Friday, August 20, 2010

grammer

things don't always need to be perfect - in fact, the little messedup things are sometimes more interesting than the big, Perfect things. You know?

When in doubt, change the punctuation to fit your interpretation. even the writer might find your new way more interesting than his old (perfect) way.
But not always. it's a fine practice, the art of learning when to change the marks. You have to feel it out.. kind of like everything in life. Feel it out, see what works. There's the times you buck the system, then the others when you follow to the T and step perfectly in line.

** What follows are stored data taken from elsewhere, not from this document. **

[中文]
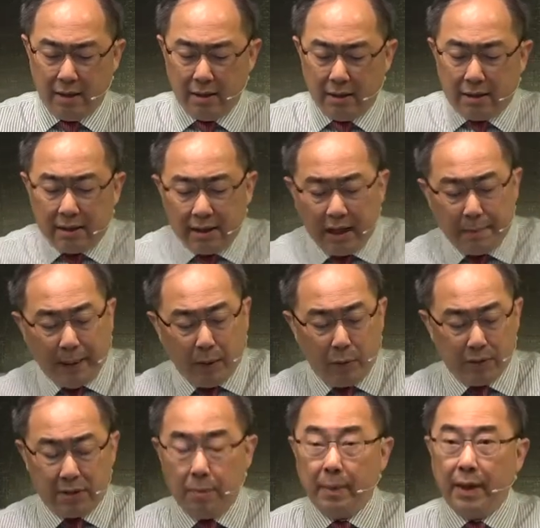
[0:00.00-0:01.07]
人能把
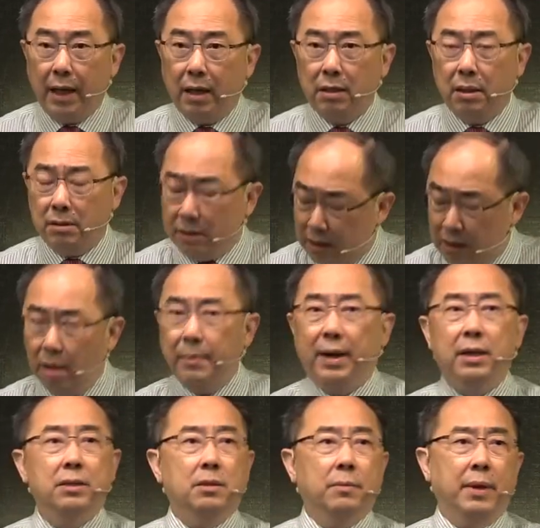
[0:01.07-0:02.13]
我怎么样呢？人能把
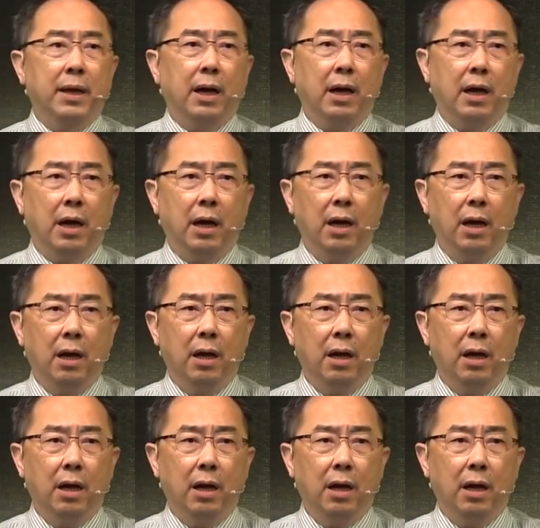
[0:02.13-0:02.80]
你怎么样啊？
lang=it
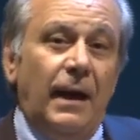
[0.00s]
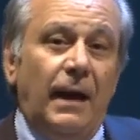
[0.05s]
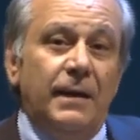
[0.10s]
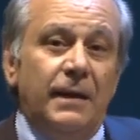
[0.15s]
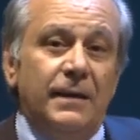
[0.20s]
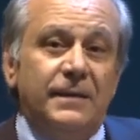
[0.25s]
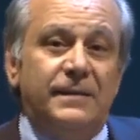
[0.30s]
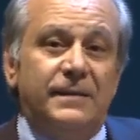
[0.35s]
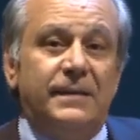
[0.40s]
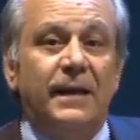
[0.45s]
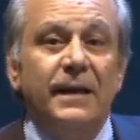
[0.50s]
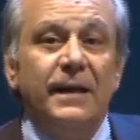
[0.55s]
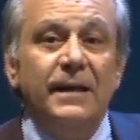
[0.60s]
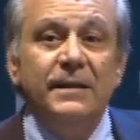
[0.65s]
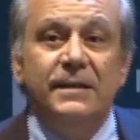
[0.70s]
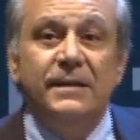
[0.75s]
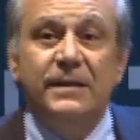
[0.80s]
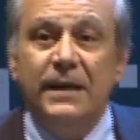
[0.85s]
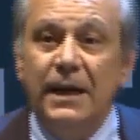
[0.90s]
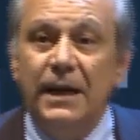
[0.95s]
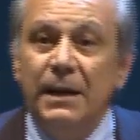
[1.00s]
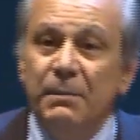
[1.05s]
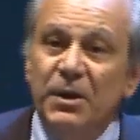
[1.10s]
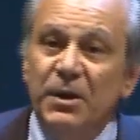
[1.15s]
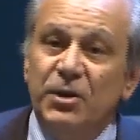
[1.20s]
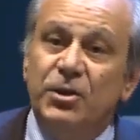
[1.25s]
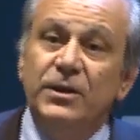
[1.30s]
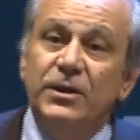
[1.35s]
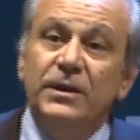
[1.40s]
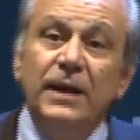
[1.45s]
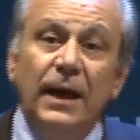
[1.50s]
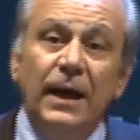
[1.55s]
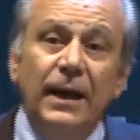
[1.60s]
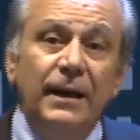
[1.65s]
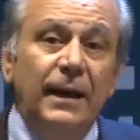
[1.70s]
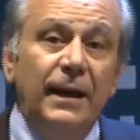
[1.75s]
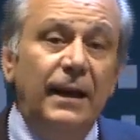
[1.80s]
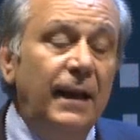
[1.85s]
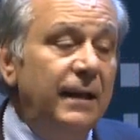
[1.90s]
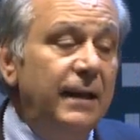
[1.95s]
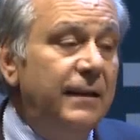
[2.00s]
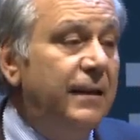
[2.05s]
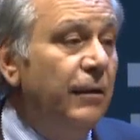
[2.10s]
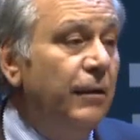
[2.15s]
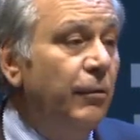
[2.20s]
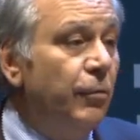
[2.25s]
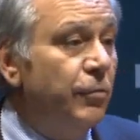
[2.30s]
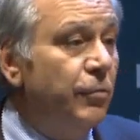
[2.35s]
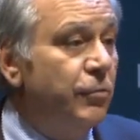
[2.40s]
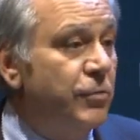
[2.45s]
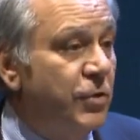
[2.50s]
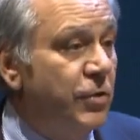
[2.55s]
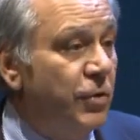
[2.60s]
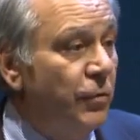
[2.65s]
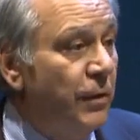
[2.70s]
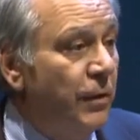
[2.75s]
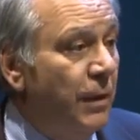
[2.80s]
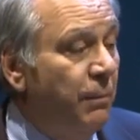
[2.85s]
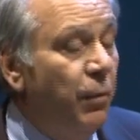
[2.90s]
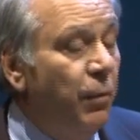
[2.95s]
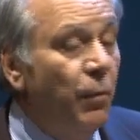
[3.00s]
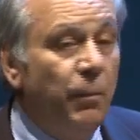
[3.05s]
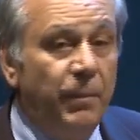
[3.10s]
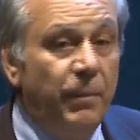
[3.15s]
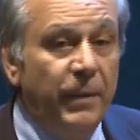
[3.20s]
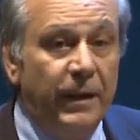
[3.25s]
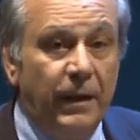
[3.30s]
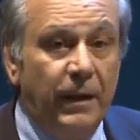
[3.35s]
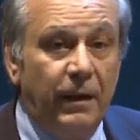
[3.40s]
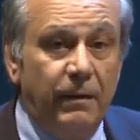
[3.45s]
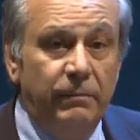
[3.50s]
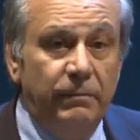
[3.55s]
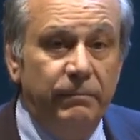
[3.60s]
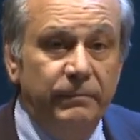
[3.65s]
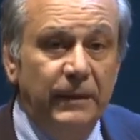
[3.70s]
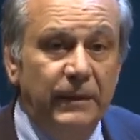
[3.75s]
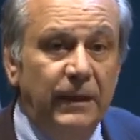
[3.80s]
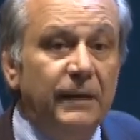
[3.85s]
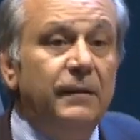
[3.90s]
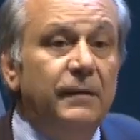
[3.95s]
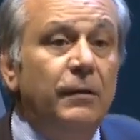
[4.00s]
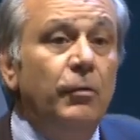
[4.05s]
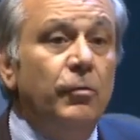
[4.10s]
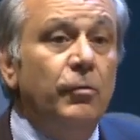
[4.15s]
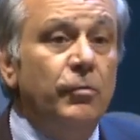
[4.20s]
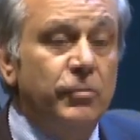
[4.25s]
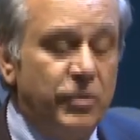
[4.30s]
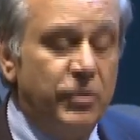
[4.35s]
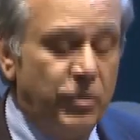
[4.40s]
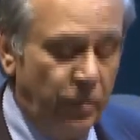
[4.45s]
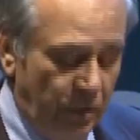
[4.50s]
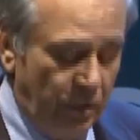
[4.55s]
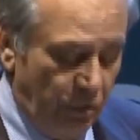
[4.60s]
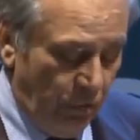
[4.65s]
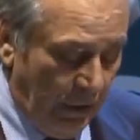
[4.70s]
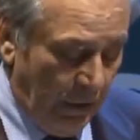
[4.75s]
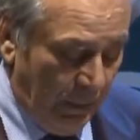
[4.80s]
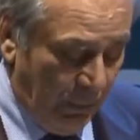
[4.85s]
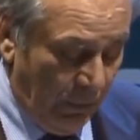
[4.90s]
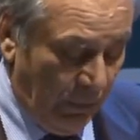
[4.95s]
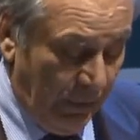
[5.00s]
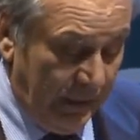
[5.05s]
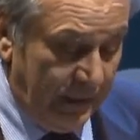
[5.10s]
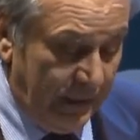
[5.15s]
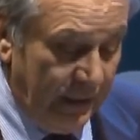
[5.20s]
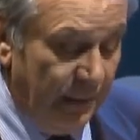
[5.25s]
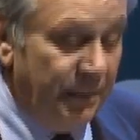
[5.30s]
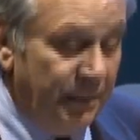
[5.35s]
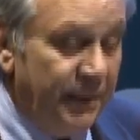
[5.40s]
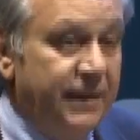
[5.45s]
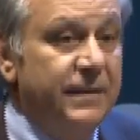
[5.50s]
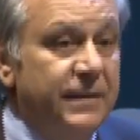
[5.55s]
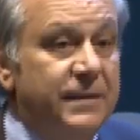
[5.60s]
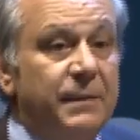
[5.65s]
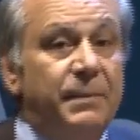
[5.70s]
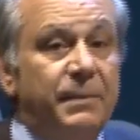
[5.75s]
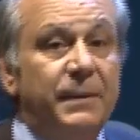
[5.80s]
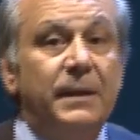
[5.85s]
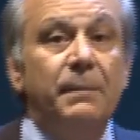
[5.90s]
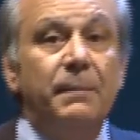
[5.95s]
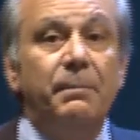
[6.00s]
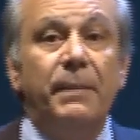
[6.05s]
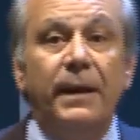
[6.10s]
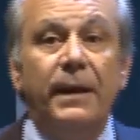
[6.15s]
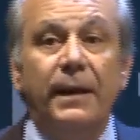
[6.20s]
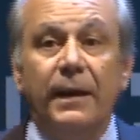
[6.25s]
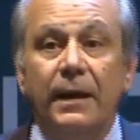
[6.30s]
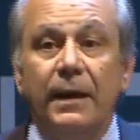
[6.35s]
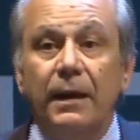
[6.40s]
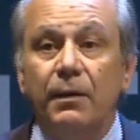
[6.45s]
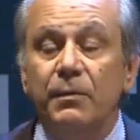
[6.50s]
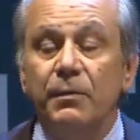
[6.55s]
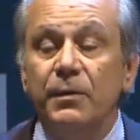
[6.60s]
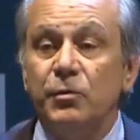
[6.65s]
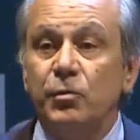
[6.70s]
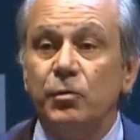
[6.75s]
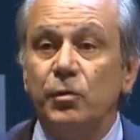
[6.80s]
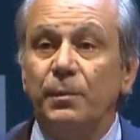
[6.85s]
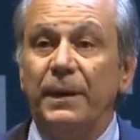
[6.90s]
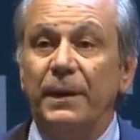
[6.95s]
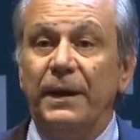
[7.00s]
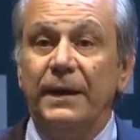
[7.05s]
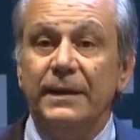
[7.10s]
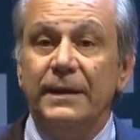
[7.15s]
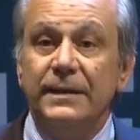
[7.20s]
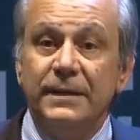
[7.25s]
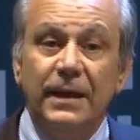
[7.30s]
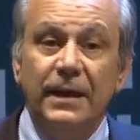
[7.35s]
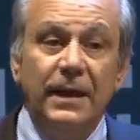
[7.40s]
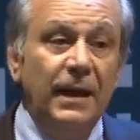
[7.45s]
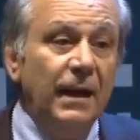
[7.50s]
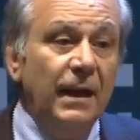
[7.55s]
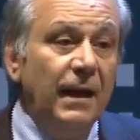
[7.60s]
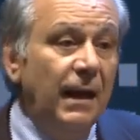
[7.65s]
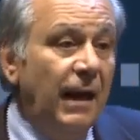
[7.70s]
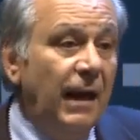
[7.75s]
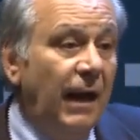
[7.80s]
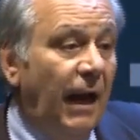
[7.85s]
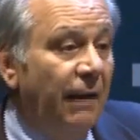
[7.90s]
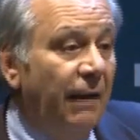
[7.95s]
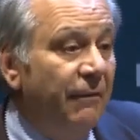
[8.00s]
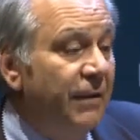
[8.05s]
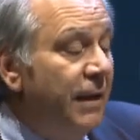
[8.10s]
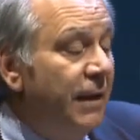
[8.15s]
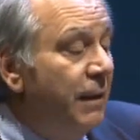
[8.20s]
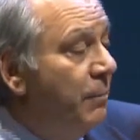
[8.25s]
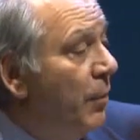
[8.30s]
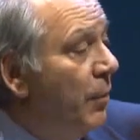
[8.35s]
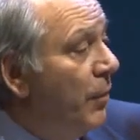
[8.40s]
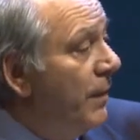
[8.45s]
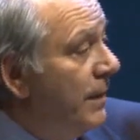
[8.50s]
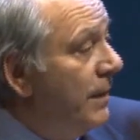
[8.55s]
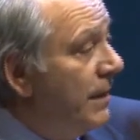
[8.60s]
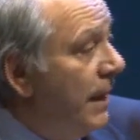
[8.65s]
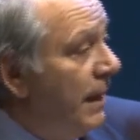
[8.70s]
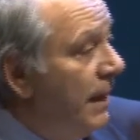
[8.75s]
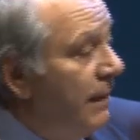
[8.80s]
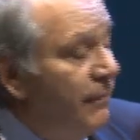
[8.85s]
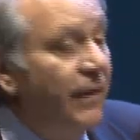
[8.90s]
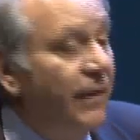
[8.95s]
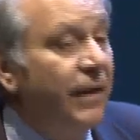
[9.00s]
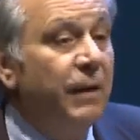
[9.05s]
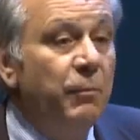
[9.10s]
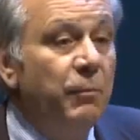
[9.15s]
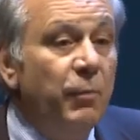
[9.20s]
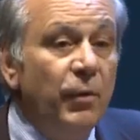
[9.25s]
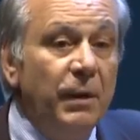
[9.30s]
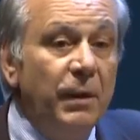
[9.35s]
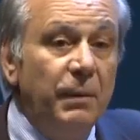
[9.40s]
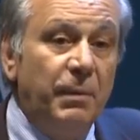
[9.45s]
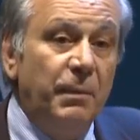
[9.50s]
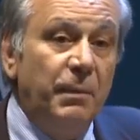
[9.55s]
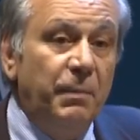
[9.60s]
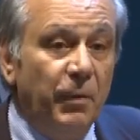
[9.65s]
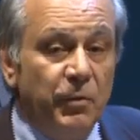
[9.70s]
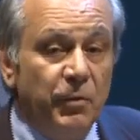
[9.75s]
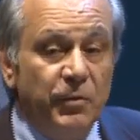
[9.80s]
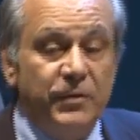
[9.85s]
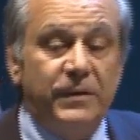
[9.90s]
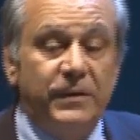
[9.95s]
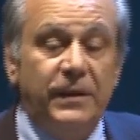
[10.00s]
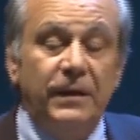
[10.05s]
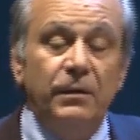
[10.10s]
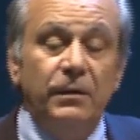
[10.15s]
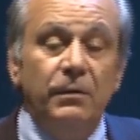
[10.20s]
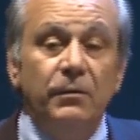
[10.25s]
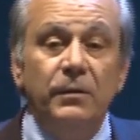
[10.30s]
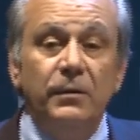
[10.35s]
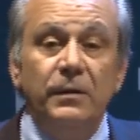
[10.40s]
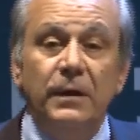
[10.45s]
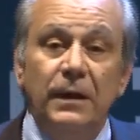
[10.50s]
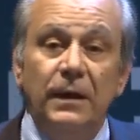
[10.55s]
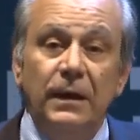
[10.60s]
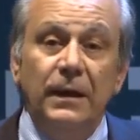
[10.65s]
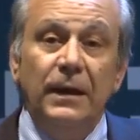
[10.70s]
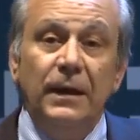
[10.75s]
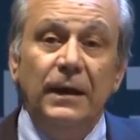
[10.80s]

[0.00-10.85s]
stare insieme ci dà nell'interlocuzione pubblica, nell'interlocuzione con la politica, perché sapete bene che in questo Paese avere buone idee, fare buone proposte non,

But what's best is if you can master the both ways. I think the truest art, the most interesting (and sellable) satisfying thing is a combination of the perfect and the personally askewed. You take something beautiful, shake it up then make it beautiful again.

Depends on what you're given, and how long you've been holding it; how long people trust it in your hands. Beauty can stagnate. But breaking something new never really works either. People understand, inherently, the balance in all of this. If we look while we write, we must look with focus then back up with peripherals, then center in and focus again. But allowing peripherals to laugh it off, and let another change work its way.
So that in the end you can stand 5 inches, 5 feet, fifty feet away and still feel the same thing about what you've just made. The laugh doesn't change, no matter your distance.
That's universal my friends. That's the stuff that lasts. That's what we're goin for here.. isn't it?

Isn't it.

1 comment:

moonshinejunkyard said...

yeah, you have to thoroughly know what you're getting into before you can start messing with it. a lot of people miss that part, and then it just sucks. i like your idea though, and totally agree.